En las primeras horas del primero de enero, el Hospital Schestakow fue testigo de un momento cargado de esperanza y alegría. A las 6.57 de la mañana nació Lucca, el primer bebé de 2025 en el departamento. Su mamá, Daiana Solorza, de tan solo 22 años, compartió su experiencia con Diario San Rafael y FM Vos 94.5, llenando de emoción el inicio del año.
“Es mi primer hijo, soy mamá primeriza”, contó Daiana con voz emocionada. Tras varias horas de trabajo de parto, finalmente pudo sostener a su bebé en brazos. “Fue una sensación hermosa. Verlo, tocarlo, tenerlo conmigo… no hay palabras para describirlo”.
La historia de esta joven madre comenzó en la madrugada. “Las contracciones empezaron a las 2.15 de la mañana”, relató. Siguiendo las indicaciones de los médicos, esperó dos horas en su casa antes de dirigirse al hospital. “Ingresé a las 4, ya con contracciones fuertes”. Dos horas después, Lucca, quien ya había sido identificado como niño durante el embarazo, llegó al mundo mediante un parto natural.
El apoyo emocional fue fundamental para Daiana. Durante todo el proceso estuvo acompañada por su pareja, Fernando Vidal. “Él estuvo a mi lado en cada momento. Fue un gran sostén para mí”, destacó la joven madre.
La atención en el Hospital Schestakow fue otro aspecto que marcó la experiencia de Daiana. “Estoy muy agradecida con todo el equipo. Me atendieron muy bien desde que ingresé”, aseguró. En estos momentos, madre e hijo permanecen en el hospital bajo observación, aunque los médicos ya han dado señales positivas sobre la pronta alta. “Nos dijeron que, si todo sigue bien, posiblemente mañana podamos irnos a casa”.

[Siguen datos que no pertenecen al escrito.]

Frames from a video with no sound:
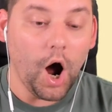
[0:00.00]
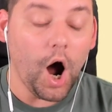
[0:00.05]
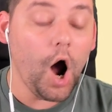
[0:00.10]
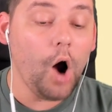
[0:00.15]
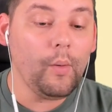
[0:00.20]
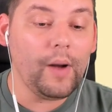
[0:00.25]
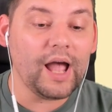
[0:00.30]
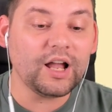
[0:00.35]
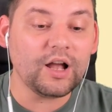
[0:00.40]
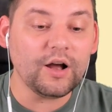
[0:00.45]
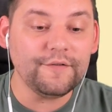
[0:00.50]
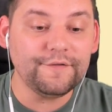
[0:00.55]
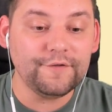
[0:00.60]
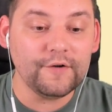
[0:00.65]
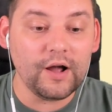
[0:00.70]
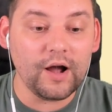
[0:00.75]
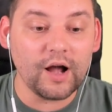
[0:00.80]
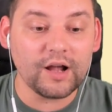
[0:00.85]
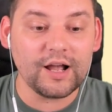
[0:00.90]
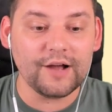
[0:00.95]
Oh wait, I got
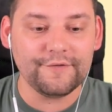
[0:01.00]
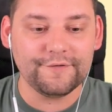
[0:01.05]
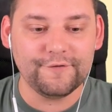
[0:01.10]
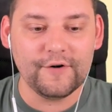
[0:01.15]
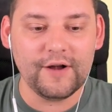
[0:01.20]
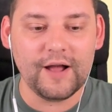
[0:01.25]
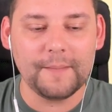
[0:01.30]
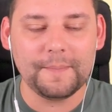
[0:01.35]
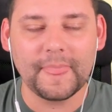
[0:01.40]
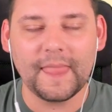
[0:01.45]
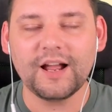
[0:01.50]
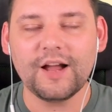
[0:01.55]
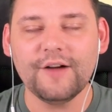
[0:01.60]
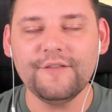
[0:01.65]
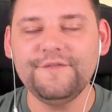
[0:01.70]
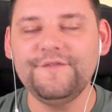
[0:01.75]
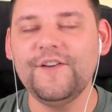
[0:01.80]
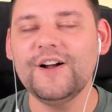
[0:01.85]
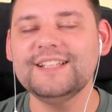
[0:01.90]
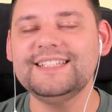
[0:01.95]
free. I got free. I
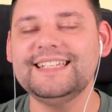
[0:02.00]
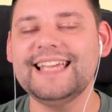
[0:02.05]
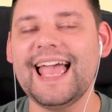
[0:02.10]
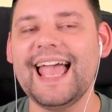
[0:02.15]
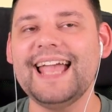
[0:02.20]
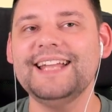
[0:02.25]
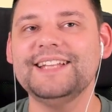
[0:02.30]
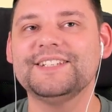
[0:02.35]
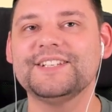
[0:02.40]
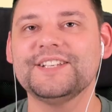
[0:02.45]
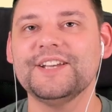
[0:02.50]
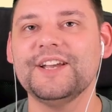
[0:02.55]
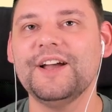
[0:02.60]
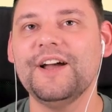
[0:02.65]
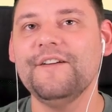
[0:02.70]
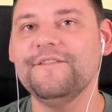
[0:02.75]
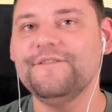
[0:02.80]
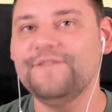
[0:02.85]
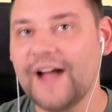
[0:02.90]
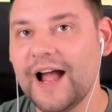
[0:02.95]
got 38
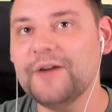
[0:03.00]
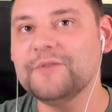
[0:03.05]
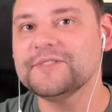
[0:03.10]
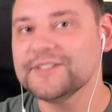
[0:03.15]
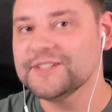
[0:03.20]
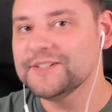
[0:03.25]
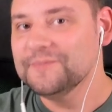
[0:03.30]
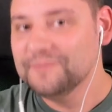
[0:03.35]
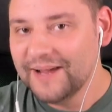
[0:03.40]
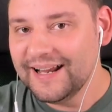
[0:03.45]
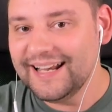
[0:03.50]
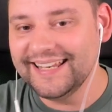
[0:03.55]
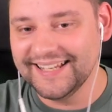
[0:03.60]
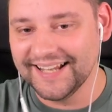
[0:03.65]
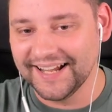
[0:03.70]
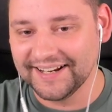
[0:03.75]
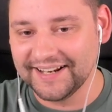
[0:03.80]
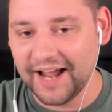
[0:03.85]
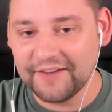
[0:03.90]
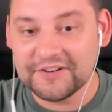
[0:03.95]
thousand
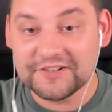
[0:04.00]
million.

El pediatra que revisó a Lucca confirmó que el bebé está en excelente estado de salud. Pesando tres kilos, el recién nacido fue evaluado exhaustivamente, y los resultados fueron alentadores. “Gracias a Dios, está muy bien”, comentó Daiana, quien se mostró aliviada y entusiasmada por iniciar esta nueva etapa en su hogar en Cuadro Benegas, una tranquila localidad de San Rafael.
La llegada de Lucca ha llenado de ilusiones a la joven pareja. Para Daiana y Fernando, su hijo simboliza un nuevo comienzo y un sinfín de sueños por cumplir. “Dicen que los niños siempre traen un pan debajo del brazo. Esperamos que Lucca también lo traiga para nuestra familia”, expresó con esperanza la flamante madre.